The reader buys a newspaper in search of a daily relationship of trust with the provider of a professional service.
Therein lies an alternative to “reader as customer.” It’s a model that retains some of the truer insights of the consumerist model: That the reader must lie at the core of the journalist’s concerns. But it understands the reader as something other than an impulse buyer. And it restores the journalist to being something other than a stock clerk in a grocery store, making sure the shelves are packed according to a formula engineered to entice, titillate and provoke a buying decision.
The model is reader as client, journalist as professional.
Reader as client means the journalist strives to serve the reader’s interests, not necessarily his wishes, by fulfilling the professional obligation the reader has conferred upon the journalist by the act of buying the paper. Any professional – lawyer, doctor, CPA – is duty-bound to tell clients things they don’t want to hear. The journalist too, under this model, has a rock-bottom professional duty: To use specialist skills of disinterested observation and analysis to identify important events and developments in public life and bring them to light before the reader.
Is it arrogant to assign the journalist the role of deciding what the reader ought to know, rather than the blander responsibility of bringing the reader things he wants to hear about? It’s arrogant only if you think reporters should be brokers of fact-based amusements, or that journalists are little more than channels for transmitting the momentary predilections of “the community.”
The professionalist model not only permits the journalist to exercise judgment in deciding what needs coverage; it makes exercising judgment a central obligation of the job, which is to report impartially on those things in the society that, in the reporter’s fair and honest opinion, most warrant being illuminated.

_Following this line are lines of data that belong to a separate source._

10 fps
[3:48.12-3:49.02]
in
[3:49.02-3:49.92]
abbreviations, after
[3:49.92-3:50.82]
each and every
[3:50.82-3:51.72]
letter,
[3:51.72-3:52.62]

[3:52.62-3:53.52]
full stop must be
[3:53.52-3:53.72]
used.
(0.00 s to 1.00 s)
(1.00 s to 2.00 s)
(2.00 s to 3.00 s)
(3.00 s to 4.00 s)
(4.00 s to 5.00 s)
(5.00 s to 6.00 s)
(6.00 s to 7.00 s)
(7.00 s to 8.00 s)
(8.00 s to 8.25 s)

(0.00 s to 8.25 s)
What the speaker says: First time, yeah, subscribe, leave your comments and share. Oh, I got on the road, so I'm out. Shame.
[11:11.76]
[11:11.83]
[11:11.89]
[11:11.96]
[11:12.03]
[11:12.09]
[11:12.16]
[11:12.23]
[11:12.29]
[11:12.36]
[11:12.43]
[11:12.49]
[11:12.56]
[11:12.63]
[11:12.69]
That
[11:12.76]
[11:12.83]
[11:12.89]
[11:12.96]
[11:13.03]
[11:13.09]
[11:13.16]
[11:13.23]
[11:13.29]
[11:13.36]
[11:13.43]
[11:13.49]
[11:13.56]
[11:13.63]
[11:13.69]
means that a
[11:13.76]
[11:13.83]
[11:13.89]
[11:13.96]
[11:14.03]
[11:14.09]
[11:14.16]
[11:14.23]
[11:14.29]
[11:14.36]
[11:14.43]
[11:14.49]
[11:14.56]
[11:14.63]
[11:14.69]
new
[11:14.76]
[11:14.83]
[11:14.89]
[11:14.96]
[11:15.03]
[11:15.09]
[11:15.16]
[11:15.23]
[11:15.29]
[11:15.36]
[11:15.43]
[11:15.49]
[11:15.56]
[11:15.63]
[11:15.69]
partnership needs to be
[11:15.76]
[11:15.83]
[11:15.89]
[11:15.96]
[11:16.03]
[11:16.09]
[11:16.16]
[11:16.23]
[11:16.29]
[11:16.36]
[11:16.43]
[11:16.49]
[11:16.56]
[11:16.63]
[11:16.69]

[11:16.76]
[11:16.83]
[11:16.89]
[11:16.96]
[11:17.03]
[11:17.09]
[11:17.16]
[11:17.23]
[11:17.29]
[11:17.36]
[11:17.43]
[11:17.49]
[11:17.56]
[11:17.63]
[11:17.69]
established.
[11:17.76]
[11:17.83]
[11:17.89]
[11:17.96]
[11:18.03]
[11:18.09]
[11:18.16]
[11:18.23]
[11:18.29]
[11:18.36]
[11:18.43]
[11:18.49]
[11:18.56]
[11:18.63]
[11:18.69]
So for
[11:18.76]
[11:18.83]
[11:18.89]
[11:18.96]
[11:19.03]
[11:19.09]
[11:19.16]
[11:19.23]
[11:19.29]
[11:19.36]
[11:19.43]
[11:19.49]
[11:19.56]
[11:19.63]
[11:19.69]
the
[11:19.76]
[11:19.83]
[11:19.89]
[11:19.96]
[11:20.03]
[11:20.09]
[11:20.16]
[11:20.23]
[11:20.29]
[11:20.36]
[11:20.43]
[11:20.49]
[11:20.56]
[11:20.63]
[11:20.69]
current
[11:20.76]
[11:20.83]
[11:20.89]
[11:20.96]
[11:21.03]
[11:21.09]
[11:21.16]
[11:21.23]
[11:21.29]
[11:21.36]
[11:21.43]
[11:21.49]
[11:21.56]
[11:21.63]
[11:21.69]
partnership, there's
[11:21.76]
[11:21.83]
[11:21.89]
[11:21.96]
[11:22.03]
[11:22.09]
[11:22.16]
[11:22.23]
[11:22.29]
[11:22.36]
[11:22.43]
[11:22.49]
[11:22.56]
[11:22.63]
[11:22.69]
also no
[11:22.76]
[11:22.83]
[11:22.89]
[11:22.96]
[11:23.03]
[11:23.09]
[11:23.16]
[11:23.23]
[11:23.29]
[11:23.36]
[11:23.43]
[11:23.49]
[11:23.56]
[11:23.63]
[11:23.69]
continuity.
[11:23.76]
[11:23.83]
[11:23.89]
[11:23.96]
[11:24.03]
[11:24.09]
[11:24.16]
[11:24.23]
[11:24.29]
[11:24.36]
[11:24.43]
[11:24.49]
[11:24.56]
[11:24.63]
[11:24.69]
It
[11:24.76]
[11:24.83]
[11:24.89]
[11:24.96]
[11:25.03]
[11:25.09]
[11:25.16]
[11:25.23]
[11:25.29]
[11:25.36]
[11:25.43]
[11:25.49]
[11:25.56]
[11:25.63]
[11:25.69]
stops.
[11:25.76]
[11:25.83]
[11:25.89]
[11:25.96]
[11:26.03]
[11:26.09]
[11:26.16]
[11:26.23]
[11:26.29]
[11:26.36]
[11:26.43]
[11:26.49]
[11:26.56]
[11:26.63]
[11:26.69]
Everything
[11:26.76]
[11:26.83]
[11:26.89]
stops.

There’s more. If the reporter is professional then it follows, as with any professional, that his or her principal obligation is to the client, not to the employer. The traditional professional is paid directly by the client, so no conflict arises. The journalist is more akin to a physician working for a health maintenance organization; the HMO signs his paycheck, but that isn’t supposed to attenuate the doctor’s professional obligation to the patient. So if reporters are professionals, don’t newsroom managers need to let them use their skills for professionally appropriate ends, rather than as sales tools to penetrate new submarkets with alluring near-news? One can only hope so.